I Am A Strange Loop -- Commentary on Chapter 4

"But science, spurred by its powerful illusion, speeds irresistably toward its limits where its optimism, concealed in the essence of logic, suffers shipwreck.  For the periphery of the circle of science has an infinite number of points; and while there is no telling how this circle can ever be portrayed completely, noble and gifted men nevertheless reach, e'er half their time and inevitably, such boundary points on the periphery from which one gazes into what defies illumination.  When they see to their horror how logic coils up at these boundaries and finally bites its own tail  -- suddenly the new form of insight breaks through, tragic insight which, merely to be endured, needs art as a protection and remedy."

-- Friedrich Nietzsche
The Birth of Tragedy

     When I was 12 I got a pair of flippers and goggles.  One day I got into the water of this dock where I could stand.  I decided to do the backstroke out about 50 feet.  I then made the mistake of looking down.  Looking through the clear water with my goggles I saw a beam of light enter the water, and go deeper ... and deeper .. and deeper, and fade ever so slowly until it was finally completely absorbed by the water; I could tell this was nowhere near the bottom. Immediately my stomach practically dropped right out of me.  I panicked, flailing my legs as fast as I could to get back to the shore.  I will never forget that experience as long as I live.

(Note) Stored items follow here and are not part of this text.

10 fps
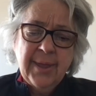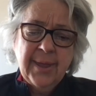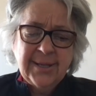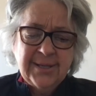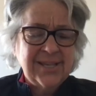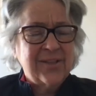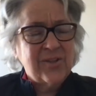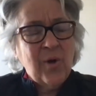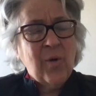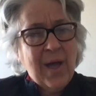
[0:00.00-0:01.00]
And he said,
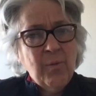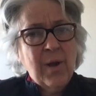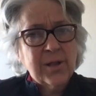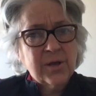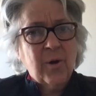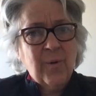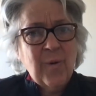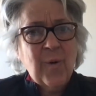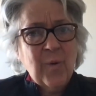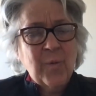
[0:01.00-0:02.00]
No, I want to go
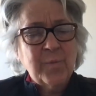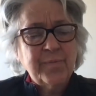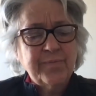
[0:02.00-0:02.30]
home.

     I think about that experience often; I use it as a metaphor for intellectual experiences I sometimes have -- especially in mathematics.  When I come to understand something surprising in math that violates my intuition, or seems mysterious to me, and of course the experience can be really cool.  But sometimes, when I've had to solve some problem or other, and there is no one I can turn to for the answer, the experience takes on a sinister, confidence undermining aspect as well.

     I wonder how Bertrand Russell felt when he realized his now famous paradox: "The set of all sets that do not contain themselves."  Call this set S.  Now, is S a member of itself?  Well, if S is a member of itself, then it must satisfy the definition of S, which is not being a member of itself.  Thus, if S is a member of itself, then it is not a member of itself.  What?  Has logic coiled back on you yet?  No? OK, suppose S is not a member of itself, then it satisfies its own definition, thus it IS a member of itself.  So, if it isn't a member of itself, then it is a member of itself.  Down the runny toilet(see chapter 4) goes grounding all arithmetic in set theory! 

     Hofstadter says that Russell was too timid when confronted with this problem, actually Hofstadter is right here, by eliminating all self-reference:

"This trauma instilled in him a terror of theories that permitted loops of self-containment or of self-reference, since he attributed the intellectual devastation he had experienced to loopiness and to loopiness alone."(Hofstadter, pg.88 Nookbook)

Remember that Russell and Whitehead worked for years on this project.  I think Hofstadter's a little hard on him when he says: "...I was disappointed for a lifetime with the oncebitten twice-shy mind of Bertrand Russell."(Hofstadter pg. 89 Nookbook). 

     It is this type of paradox that Goedel later exploits in his famous incompleteness theorem.  I will be going into this stuff when I get to that chapter.  I'm taking this opportunity to read the original paper closely.  But I'll say here that the goal reducing all of mathematics to formal systems -- perhaps a hubristic goal -- was shown impossible.  Perhaps then there is indeed something tragic here.  NO, we cannot take all knowledge and completely represent it in a single formal system because we can't even do it with arithmetic!